■ TASK TO COMPLETE ■
The answer should hold only the lines from the one that contains "[0:03.00-0:04.00]" through the last line of the material, repeated exactly, without pictures.
Segment Start: STUDY MATERIAL
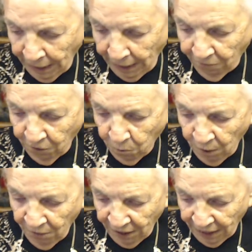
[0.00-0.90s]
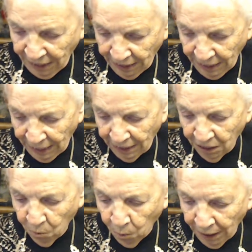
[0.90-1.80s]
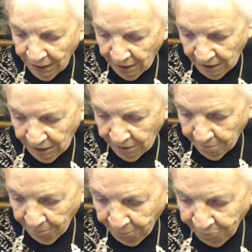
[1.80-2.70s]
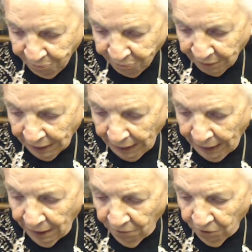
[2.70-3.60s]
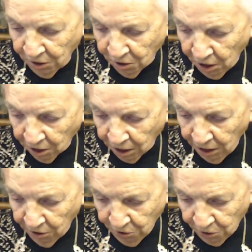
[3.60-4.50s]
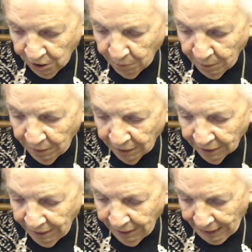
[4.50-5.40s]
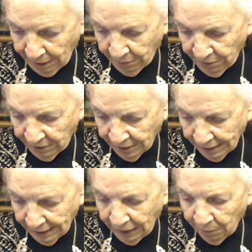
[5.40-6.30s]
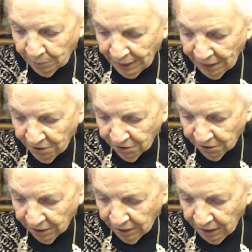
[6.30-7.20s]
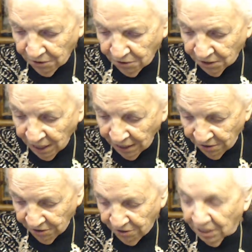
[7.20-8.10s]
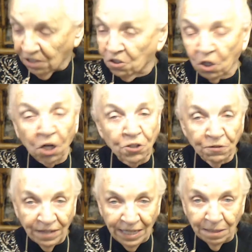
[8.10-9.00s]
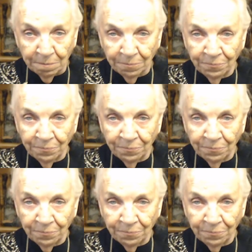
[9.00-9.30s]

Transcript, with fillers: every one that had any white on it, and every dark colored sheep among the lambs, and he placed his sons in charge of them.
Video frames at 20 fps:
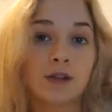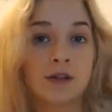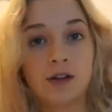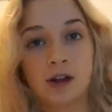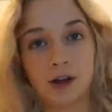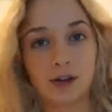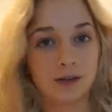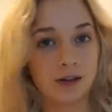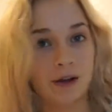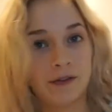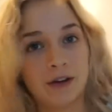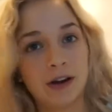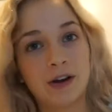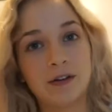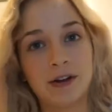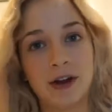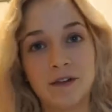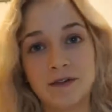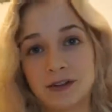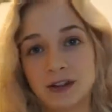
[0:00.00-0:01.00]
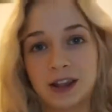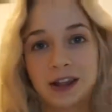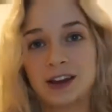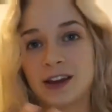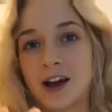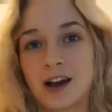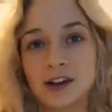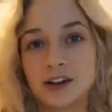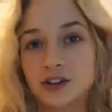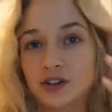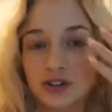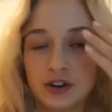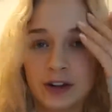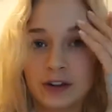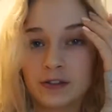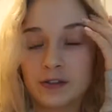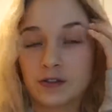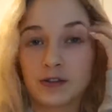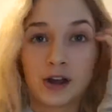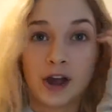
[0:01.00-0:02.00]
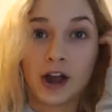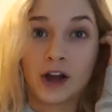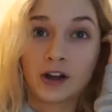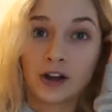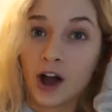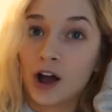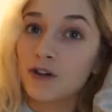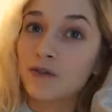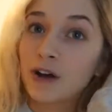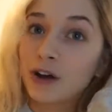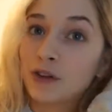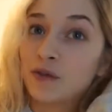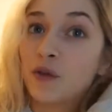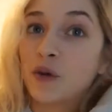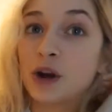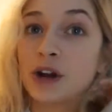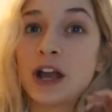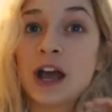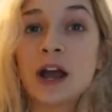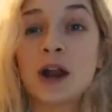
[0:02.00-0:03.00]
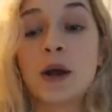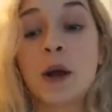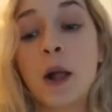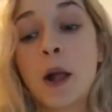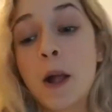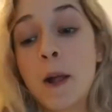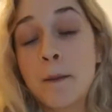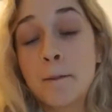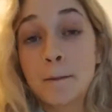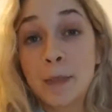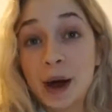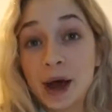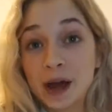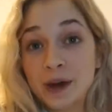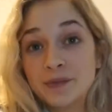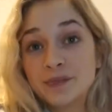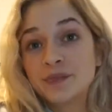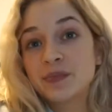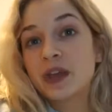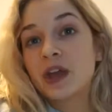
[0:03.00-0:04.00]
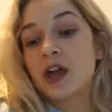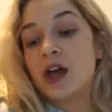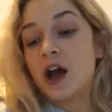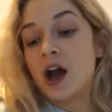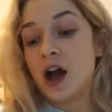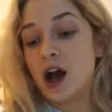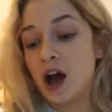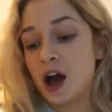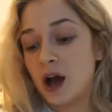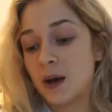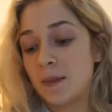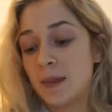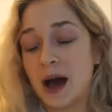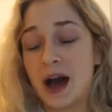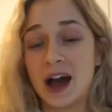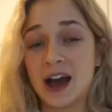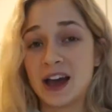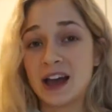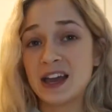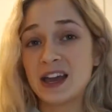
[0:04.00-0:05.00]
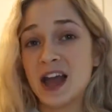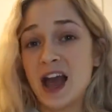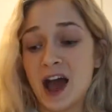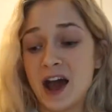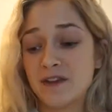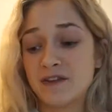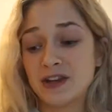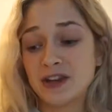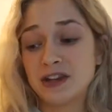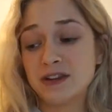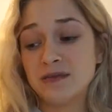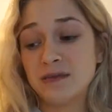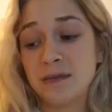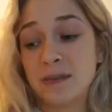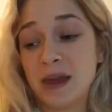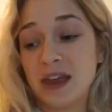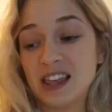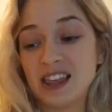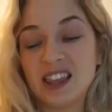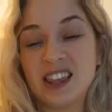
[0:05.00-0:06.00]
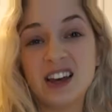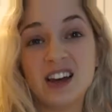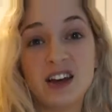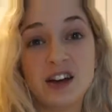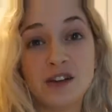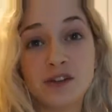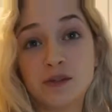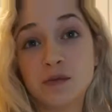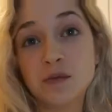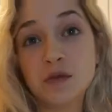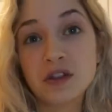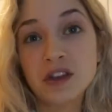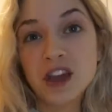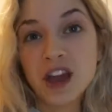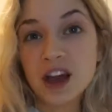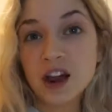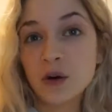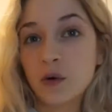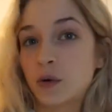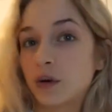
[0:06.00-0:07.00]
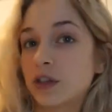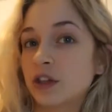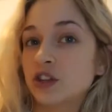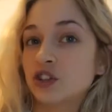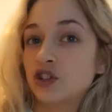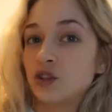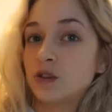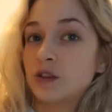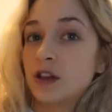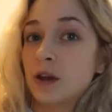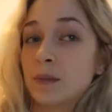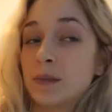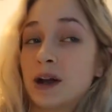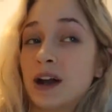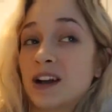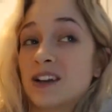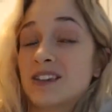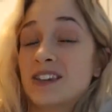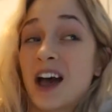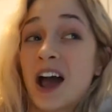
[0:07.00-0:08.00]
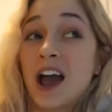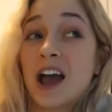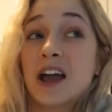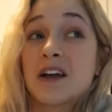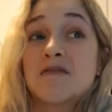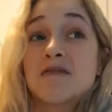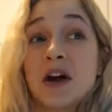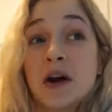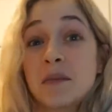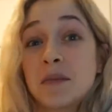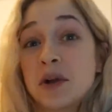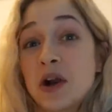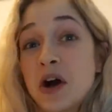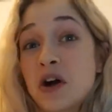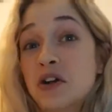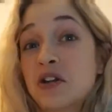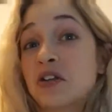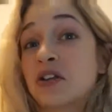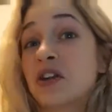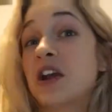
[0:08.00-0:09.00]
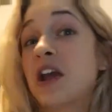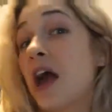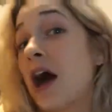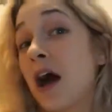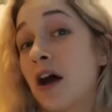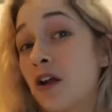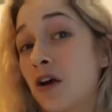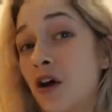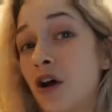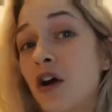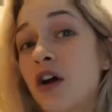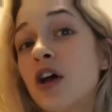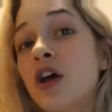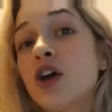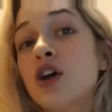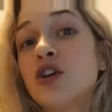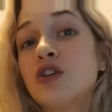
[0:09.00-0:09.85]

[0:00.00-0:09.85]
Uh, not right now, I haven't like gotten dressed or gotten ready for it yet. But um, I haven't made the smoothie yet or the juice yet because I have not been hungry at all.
Segment End: STUDY MATERIAL
■ WRITTEN RESPONSE ■
[0:03.00-0:04.00]
[0:04.00-0:05.00]
[0:05.00-0:06.00]
[0:06.00-0:07.00]
[0:07.00-0:08.00]
[0:08.00-0:09.00]
[0:09.00-0:09.85]

[0:00.00-0:09.85]
Uh, not right now, I haven't like gotten dressed or gotten ready for it yet. But um, I haven't made the smoothie yet or the juice yet because I have not been hungry at all.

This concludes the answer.